Running Large Language Models on Your GPU without Ollama: The Ultimate Guide in 2025

Congratulations. You are taking a step in the right direction learning about Large Language Models. This is great. The road ahead is exciting and very perilous. But I can assure you it will be an amazing ride learning about all of the exciting things happening in the wonderful world of AI.

While libraries and applications such as vLLM and Ollama allow us to host LLMs efficiently without any hassle it is always good to go back to basics so as to learn how these huge libraries may be processing things in the backend.

Why GPU Acceleration Matters

Modern LLMs are computational behemoths that require serious processing power. Your GPU is the secret weapon that transforms these models from theoretical concepts into practical, responsive AI assistants. By leveraging GPU acceleration, you can run state-of-the-art language models right on your personal computer, opening up a world of possibilities for developers, researchers, and AI enthusiasts.

Preparing Your Machine: Essential Prerequisites

Before diving into LLM deployment, let’s ensure your machine is ready for the challenge. Here’s a quick checklist:

Hardware Verification: You’ll need a modern GPU with sufficient VRAM (>10GB atleast). NVIDIA GPUs are typically the go-to choice for machine learning workloads.
Checking GPU Compatibility: Open your command prompt and run the nvidia-smi command. This command reveals crucial information about your GPU drivers and CUDA version. The output should look something like,
I am assuming you have some programming knowledge here.

Thu Dec 28 15:58:29 2023

+---------------------------------------------------------------------------------------+

| NVIDIA-SMI 535.98 Driver Version: 535.98 CUDA Version: 12.2 |

|-----------------------------------------+----------------------+----------------------+

| GPU Name TCC/WDDM | Bus-Id Disp.A | Volatile Uncorr. ECC |

| Fan Temp Perf Pwr:Usage/Cap | Memory-Usage | GPU-Util Compute M. |

| | | MIG M. |

|=========================================+======================+======================|

| 0 NVIDIA GeForce RTX 3070 ... WDDM | 00000000:01:00.0 Off | N/A |

| N/A 41C P8 11W / 94W | 59MiB / 8192MiB | 0% Default |

| | | N/A |

+-----------------------------------------+----------------------+----------------------+

+---------------------------------------------------------------------------------------+

| Processes: |

| GPU GI CI PID Type Process name GPU Memory |

| ID ID Usage |

|=======================================================================================|

| 0 N/A N/A 8092 C+G ...cal\Postman\app-10.21.0\Postman.exe N/A|

| 0 N/A N/A 8984 C+G C:\Windows\explorer.exe N/A|

+---------------------------------------------------------------------------------------+

Pro Tip: Driver Installation

If nvidia-smi doesn’t return the expected output, head to the official NVIDIA website and download the latest drivers specific to your graphics card. Precision matters here!

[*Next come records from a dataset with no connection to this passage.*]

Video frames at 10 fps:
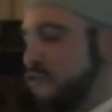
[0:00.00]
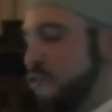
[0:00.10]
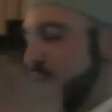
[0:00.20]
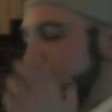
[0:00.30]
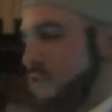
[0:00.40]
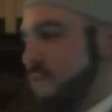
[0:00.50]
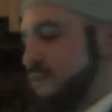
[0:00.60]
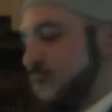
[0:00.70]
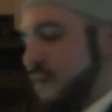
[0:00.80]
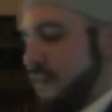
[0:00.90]
during Europe
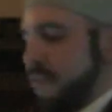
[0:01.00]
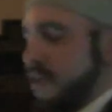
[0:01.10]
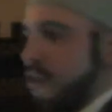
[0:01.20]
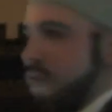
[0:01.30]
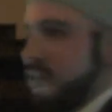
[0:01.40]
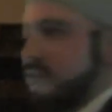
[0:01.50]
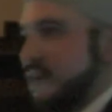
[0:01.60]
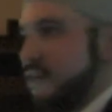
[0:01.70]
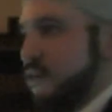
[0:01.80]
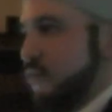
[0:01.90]
as well that there'd be a communist
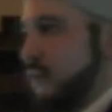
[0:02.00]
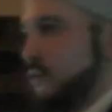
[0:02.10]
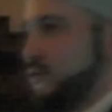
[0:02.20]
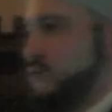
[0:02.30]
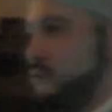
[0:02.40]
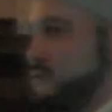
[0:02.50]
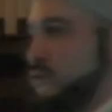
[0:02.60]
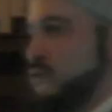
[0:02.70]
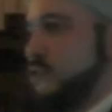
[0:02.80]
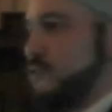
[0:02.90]
takeover, some
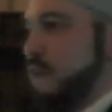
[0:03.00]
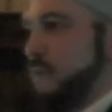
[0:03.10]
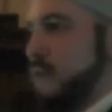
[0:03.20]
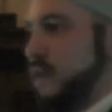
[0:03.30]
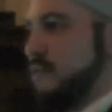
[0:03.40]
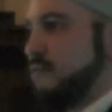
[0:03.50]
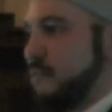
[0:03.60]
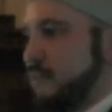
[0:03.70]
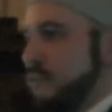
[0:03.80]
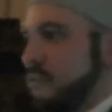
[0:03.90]
socialist uprising
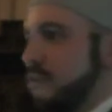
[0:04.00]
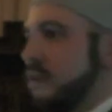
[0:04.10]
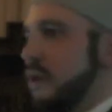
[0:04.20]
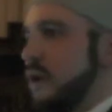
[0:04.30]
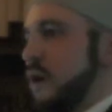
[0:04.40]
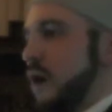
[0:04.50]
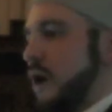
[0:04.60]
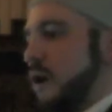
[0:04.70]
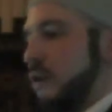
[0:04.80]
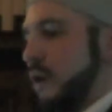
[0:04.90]
from the poor.
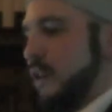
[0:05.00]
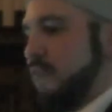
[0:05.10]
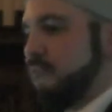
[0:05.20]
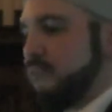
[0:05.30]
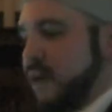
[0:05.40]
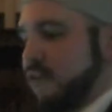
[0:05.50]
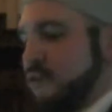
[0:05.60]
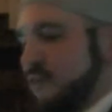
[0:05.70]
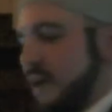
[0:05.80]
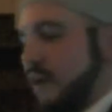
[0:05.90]
And even prior
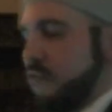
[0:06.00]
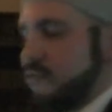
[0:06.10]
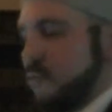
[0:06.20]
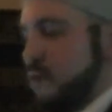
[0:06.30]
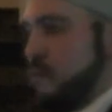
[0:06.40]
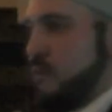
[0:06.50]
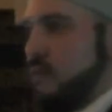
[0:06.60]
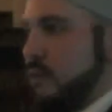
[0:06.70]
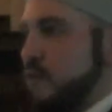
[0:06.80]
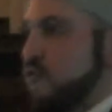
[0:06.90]
to that, also
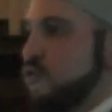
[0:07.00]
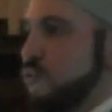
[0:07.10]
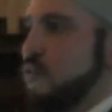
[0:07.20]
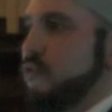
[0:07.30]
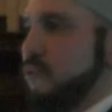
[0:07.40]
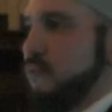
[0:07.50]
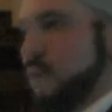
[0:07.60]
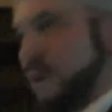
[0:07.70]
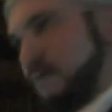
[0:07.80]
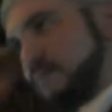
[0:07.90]
World War II also
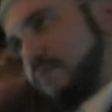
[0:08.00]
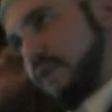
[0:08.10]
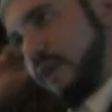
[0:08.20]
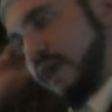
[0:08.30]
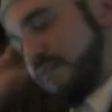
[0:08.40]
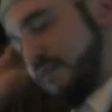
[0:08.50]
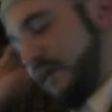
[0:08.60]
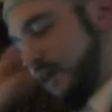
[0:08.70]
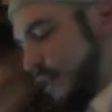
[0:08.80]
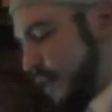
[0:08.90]
you know,
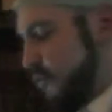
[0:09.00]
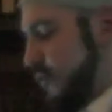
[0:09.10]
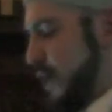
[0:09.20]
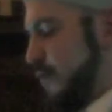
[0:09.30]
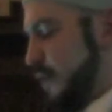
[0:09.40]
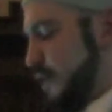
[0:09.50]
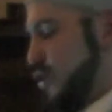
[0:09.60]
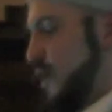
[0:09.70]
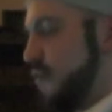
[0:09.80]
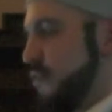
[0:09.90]
expedited that. So they
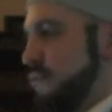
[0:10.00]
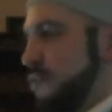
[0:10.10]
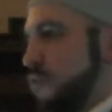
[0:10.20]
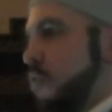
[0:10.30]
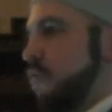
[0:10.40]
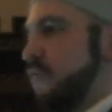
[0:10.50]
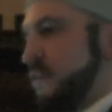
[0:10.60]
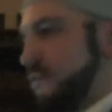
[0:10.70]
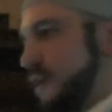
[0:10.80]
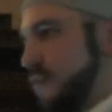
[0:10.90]
initiated welfare
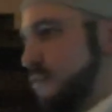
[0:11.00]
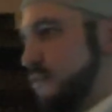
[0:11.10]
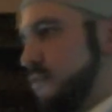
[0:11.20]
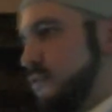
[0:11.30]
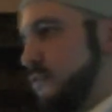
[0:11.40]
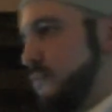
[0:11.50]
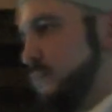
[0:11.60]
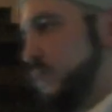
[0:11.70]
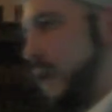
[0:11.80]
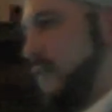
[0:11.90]
state system
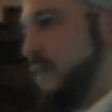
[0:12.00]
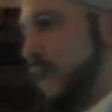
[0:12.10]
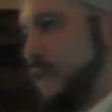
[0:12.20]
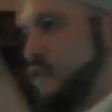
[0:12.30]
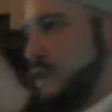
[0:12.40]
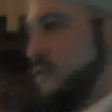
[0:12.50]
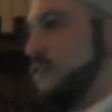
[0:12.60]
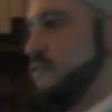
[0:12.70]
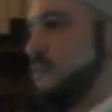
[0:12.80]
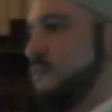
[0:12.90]
and the NHS
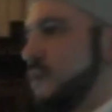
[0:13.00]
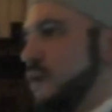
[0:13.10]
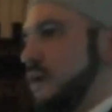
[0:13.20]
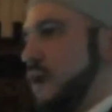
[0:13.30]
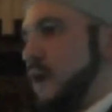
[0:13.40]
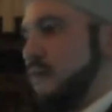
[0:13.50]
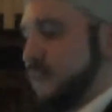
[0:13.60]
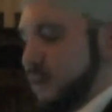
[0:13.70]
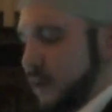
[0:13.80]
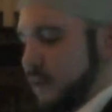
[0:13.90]
system
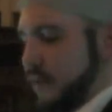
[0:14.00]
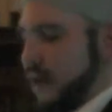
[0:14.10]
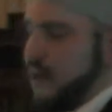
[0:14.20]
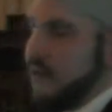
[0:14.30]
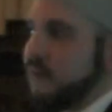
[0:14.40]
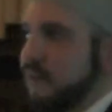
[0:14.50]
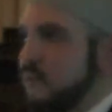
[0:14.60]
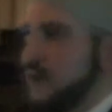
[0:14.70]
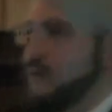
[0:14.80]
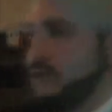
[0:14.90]
as it. And in some ways,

Download the latest official NVIDIA drivers

Setting Up Your Development Environment

Choosing Your Tools

For this journey, we’ll be using Visual Studio Code which is a versatile, free, and open-source integrated development environment (IDE)

What we love about Visual Studio Code

Free and open-source
Maintained by Microsoft
Cross-platform compatibility
Intelligent Python integration

Navigating Windows Subsystem for Linux (WSL)

Why WSL? Libraries like accelerate and bitsandbytes prefer a Linux environment. WSL bridges this gap, allowing you to harness the full potential of these libraries on your Windows machine.

WSL Installation Steps

Open command prompt as an administrator
2. List available distributions:
```wsl --list –online```
Install your preferred distribution, for example:
```wsl --install -d Ubuntu-22.04```
Set up username and password

Now you can initiate wsl by simply going into the terminal and writing,

```wsl```

Creating the Perfect Python Environment

Miniconda: Lightweight Package Management

Download Miniconda installer
Run installation script
Pro Tip: Pay attention to installation prompts!

Create a dedicated virtual environment for your LLM project:

conda create -n testingllm python=3.11.5

conda activate testingllm

Essential Libraries for LLM Deployment

Your requirements.txt is your roadmap to success. Key libraries include:

transformers
torch
accelerate
bitsandbytes
fastapi

Here is the full requirements.txt file (can be set as a separate file)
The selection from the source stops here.